New flexible chip promises faster, cheaper, and more power-efficient smart wearables

The promise of smart wearables has long been hindered by rigid, power-hungry chips. Researchers from Tsinghua University and Peking University have now bridged this gap with FLEXI, a new family of flexible AI chips thinner than a human hair.
The research — published in the journal Nature — highlights a significant architectural shift: compute-in-memory. Unlike current wearables that must offload data to external processors or cloud backends, FLEXI processes information directly on its circuitry. Per the researchers, this on-device capability eliminates the energy cost of shuttling data between memory and a processor, allowing the chip to consume less than 1% of the energy used by standard silicon.
The chip's physical design is equally striking. Built using low-temperature polycrystalline silicon (LTPS) on a flexible plastic base, the device can be stretched, twisted, and even crumpled. In bend tests, FLEXI survived over 40,000 bending cycles and was folded to a radius of just one millimeter without any loss in performance.

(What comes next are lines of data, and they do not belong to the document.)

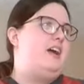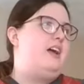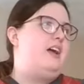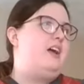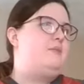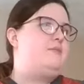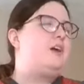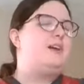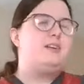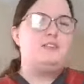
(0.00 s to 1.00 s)

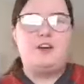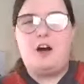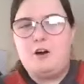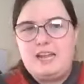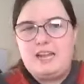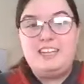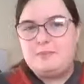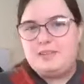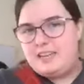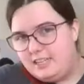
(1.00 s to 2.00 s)
going on the whole
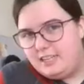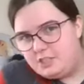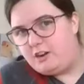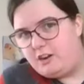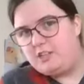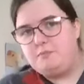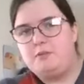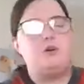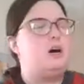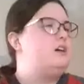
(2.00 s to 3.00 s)
human nature argument,
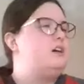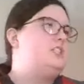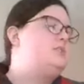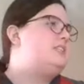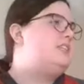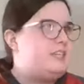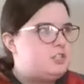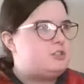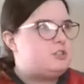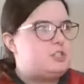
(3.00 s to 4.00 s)
well, our human
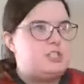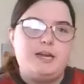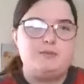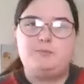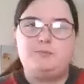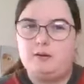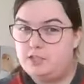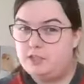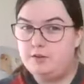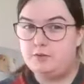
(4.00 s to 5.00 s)
nature is shaped by our
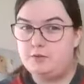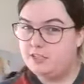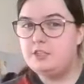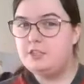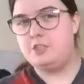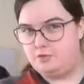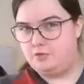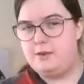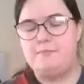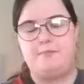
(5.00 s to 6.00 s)
material conditions,
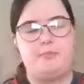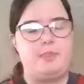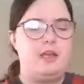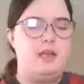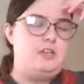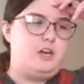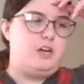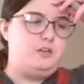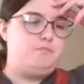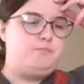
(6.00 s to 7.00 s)
right?
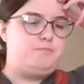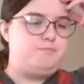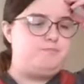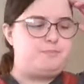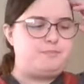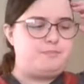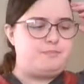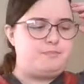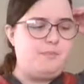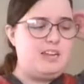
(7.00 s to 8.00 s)
So
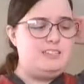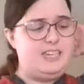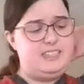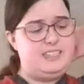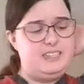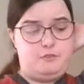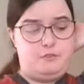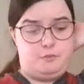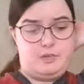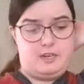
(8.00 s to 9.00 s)

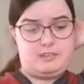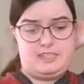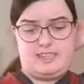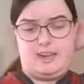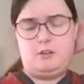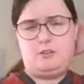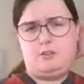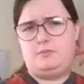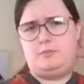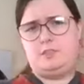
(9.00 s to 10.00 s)
if we are going to say, oh,
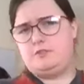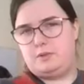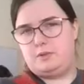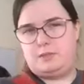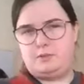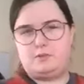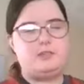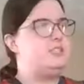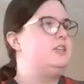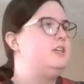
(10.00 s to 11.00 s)
humans have always been
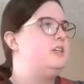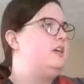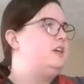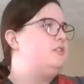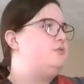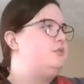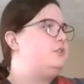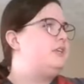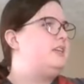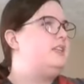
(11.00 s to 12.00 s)
greedy, if we're
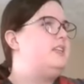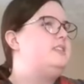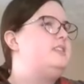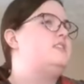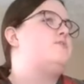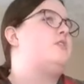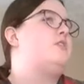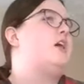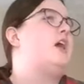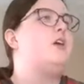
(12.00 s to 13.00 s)
talking in the instance of
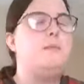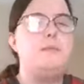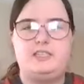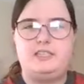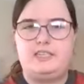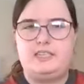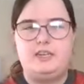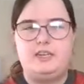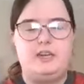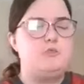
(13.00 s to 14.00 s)
private property,
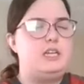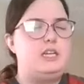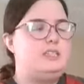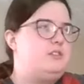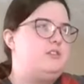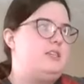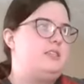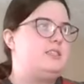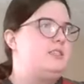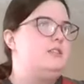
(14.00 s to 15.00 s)
well, that's only
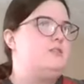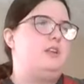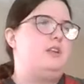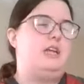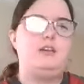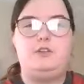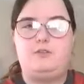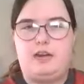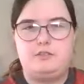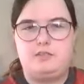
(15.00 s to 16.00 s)
existed for a few
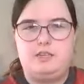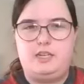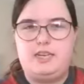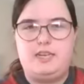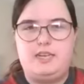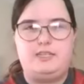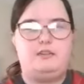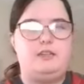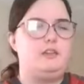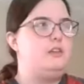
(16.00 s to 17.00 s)
thousand years. I
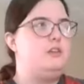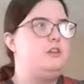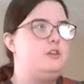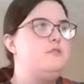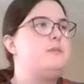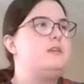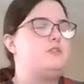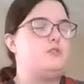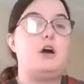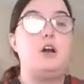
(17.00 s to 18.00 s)
think humans,
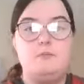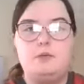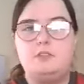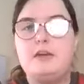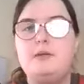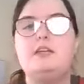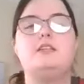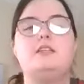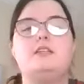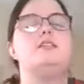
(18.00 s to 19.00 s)
or Homo
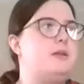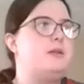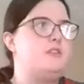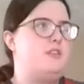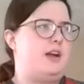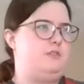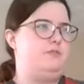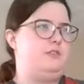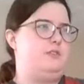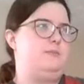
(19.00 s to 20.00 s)
sapiens, have been around
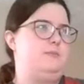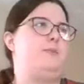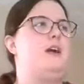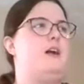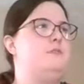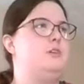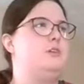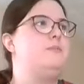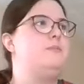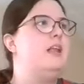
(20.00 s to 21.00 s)
for, I'm not
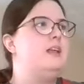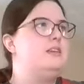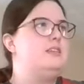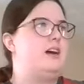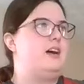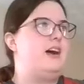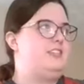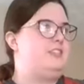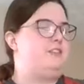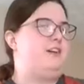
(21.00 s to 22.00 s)
a
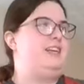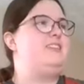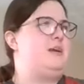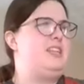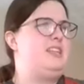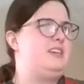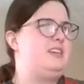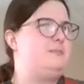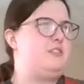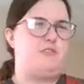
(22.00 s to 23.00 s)
scientist or anything, but I think it's
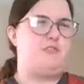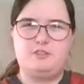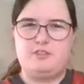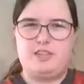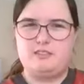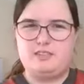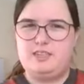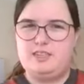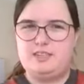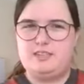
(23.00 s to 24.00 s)
about 300,000
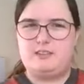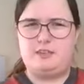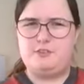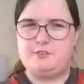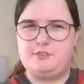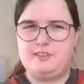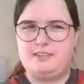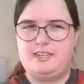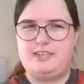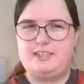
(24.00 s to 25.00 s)
years,
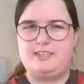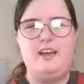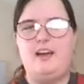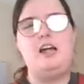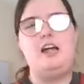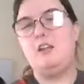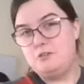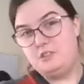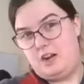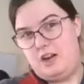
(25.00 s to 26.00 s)
100,000 years, a long
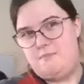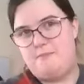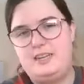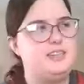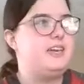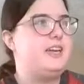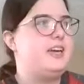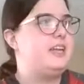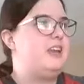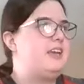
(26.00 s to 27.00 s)
time basically. And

Real-world trials with volunteers showcased the chip's medical potential. FLEXI identified irregular heartbeats (arrhythmia) with 99.2% accuracy and tracked physical movements like walking and cycling with 97.4% accuracy.
Interestingly, FLEXI is designed for mass adoption. With production costs targeted at less than $1 per unit, this technology could pave the way for smart textiles and AI-embedded garments that are currently not economically feasible. While the team aims to integrate more complex sensors in the future, FLEXI currently stands as a high-fidelity, low-power solution for the next generation of physically adaptable electronics.